(Beginning of Data for this task)

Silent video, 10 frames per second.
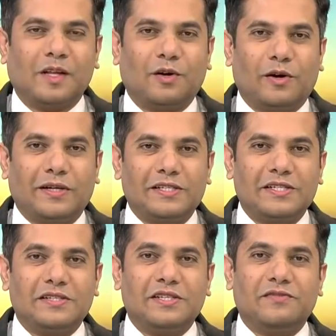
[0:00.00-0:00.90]
All right,
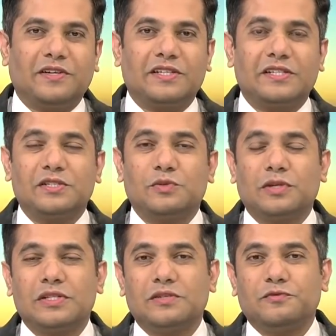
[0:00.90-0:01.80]
let's now shift our attention to what is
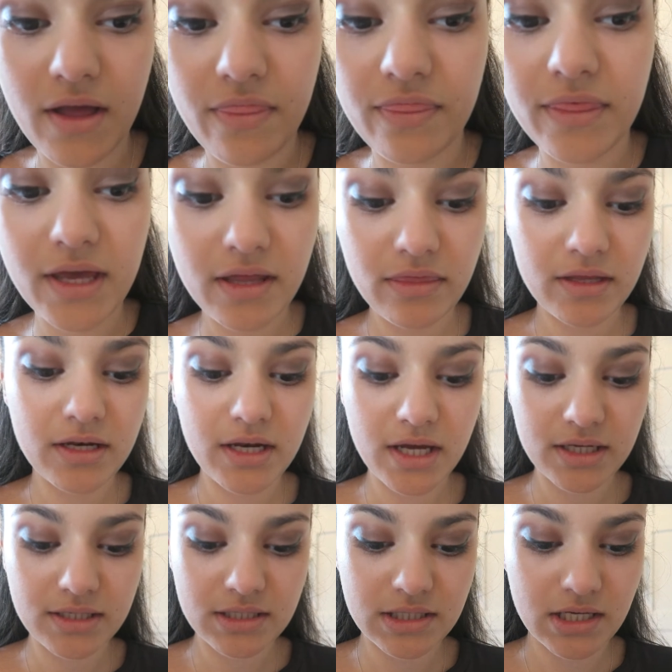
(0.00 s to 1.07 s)
And then the
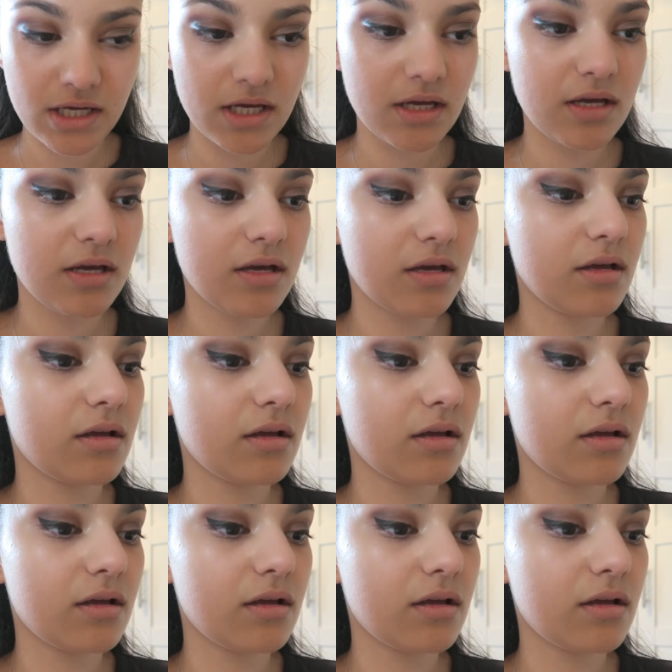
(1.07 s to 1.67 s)
next thing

(End of Data for this task)

▸ **Assigned task**:
Once the pictures are set aside, the remaining data must be transcribed exactly.

▸ **Written solution**:
Silent video, 10 frames per second.
[0:00.00-0:00.90]
All right,
[0:00.90-0:01.80]
let's now shift our attention to what is
(0.00 s to 1.07 s)
And then the
(1.07 s to 1.67 s)
next thing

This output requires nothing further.